PROBLEM DETAILS:
Reproduce without any pictures the lines from the one that contains "(698.15 s to 699.15 s)" through the end of the records, exactly as written.

━━ INFORMATION ━━

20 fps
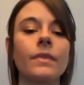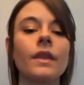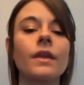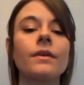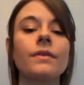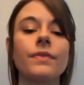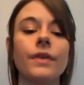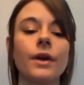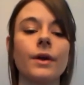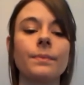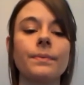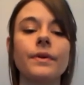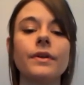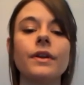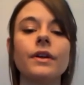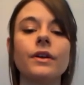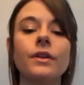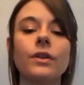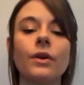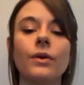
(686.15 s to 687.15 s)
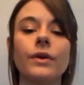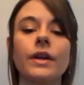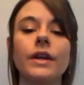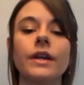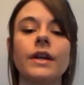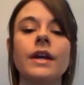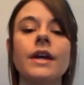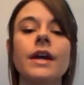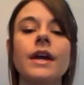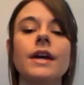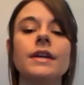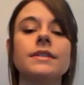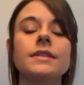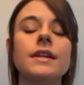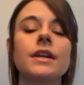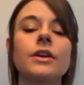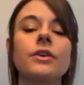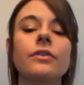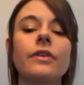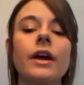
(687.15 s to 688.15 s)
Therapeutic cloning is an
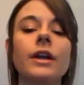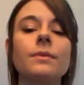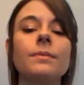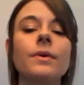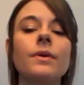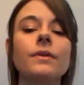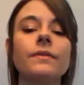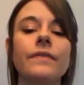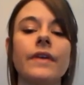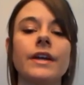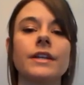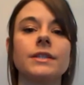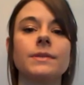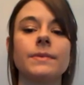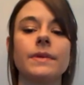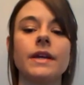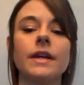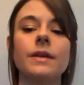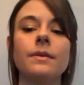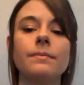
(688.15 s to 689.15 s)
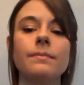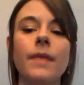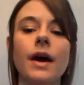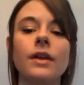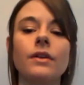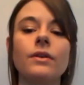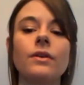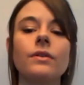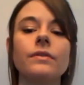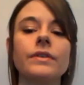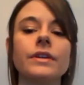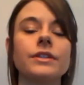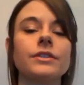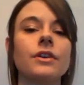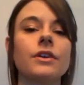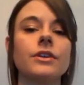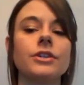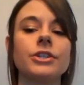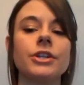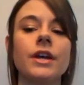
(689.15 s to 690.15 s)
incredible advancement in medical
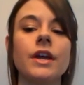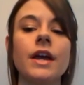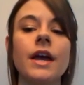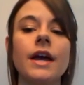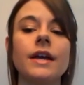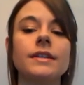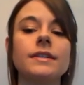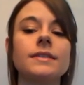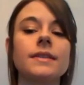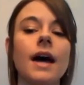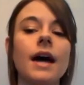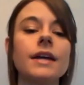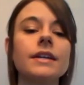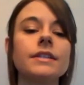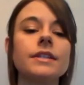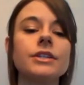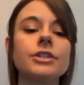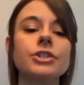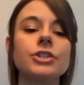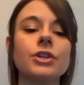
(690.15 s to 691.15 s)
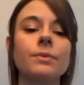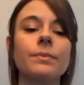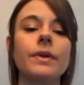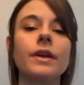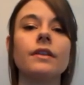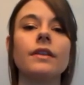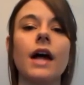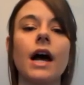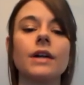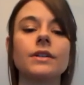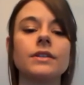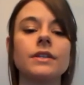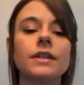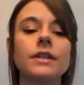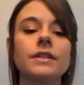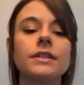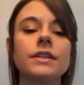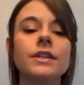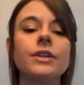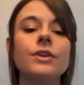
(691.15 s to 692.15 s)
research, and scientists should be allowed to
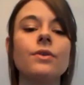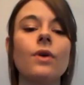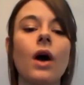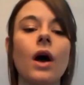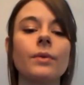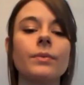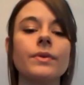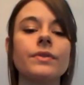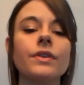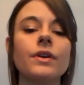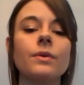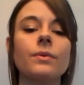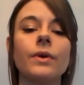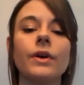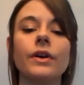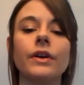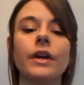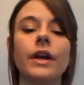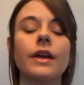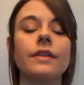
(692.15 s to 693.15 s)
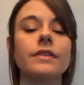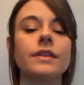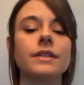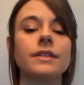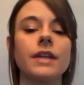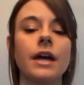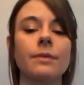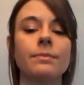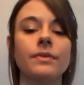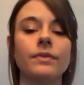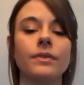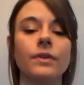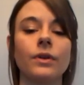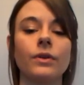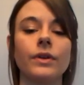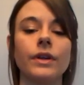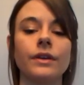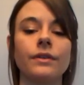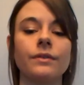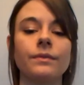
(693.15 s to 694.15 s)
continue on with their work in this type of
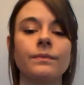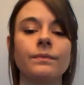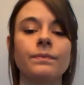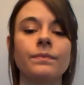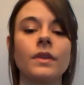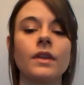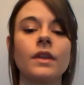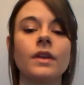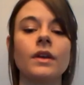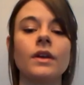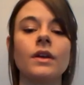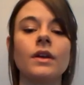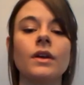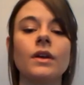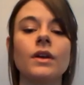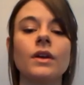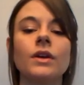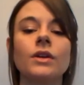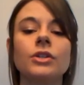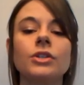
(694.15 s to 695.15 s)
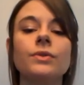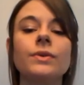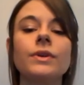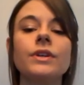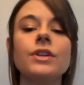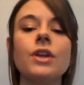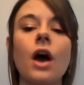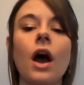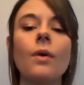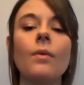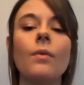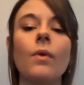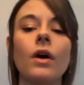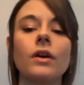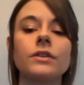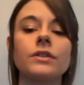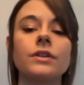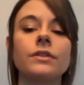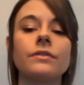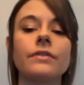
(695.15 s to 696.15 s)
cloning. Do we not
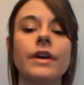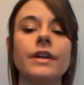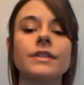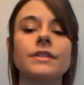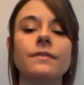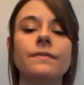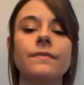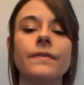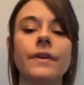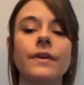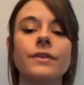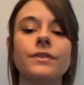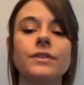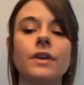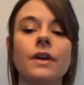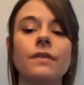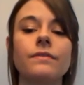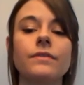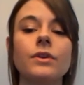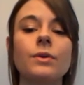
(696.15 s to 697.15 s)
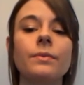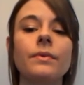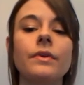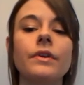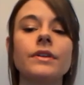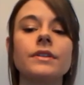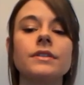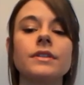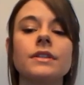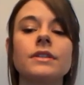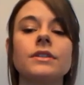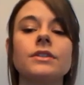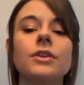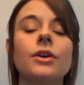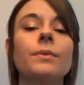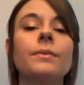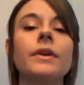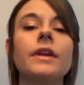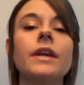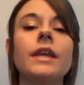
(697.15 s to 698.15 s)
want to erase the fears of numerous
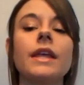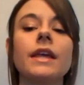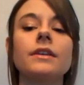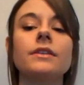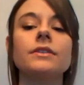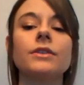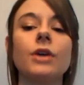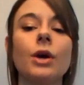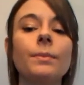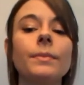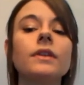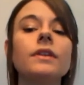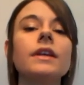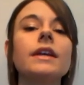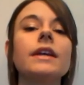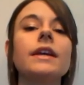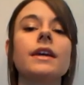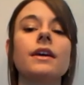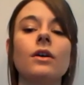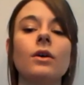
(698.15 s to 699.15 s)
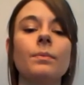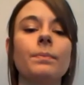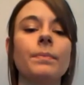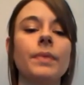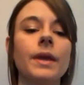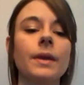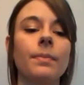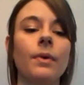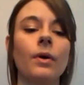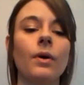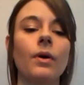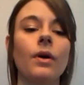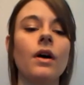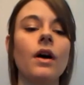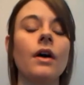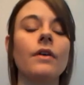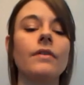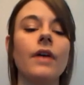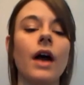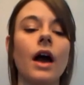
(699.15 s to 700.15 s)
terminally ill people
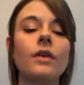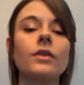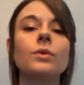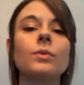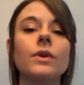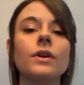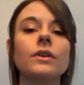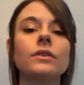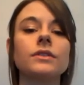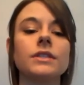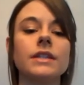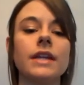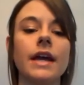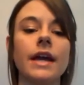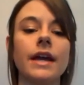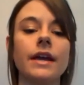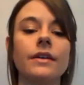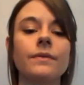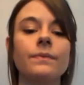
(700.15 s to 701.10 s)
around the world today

━━━

ANSWER SPACE:
(698.15 s to 699.15 s)
(699.15 s to 700.15 s)
terminally ill people
(700.15 s to 701.10 s)
around the world today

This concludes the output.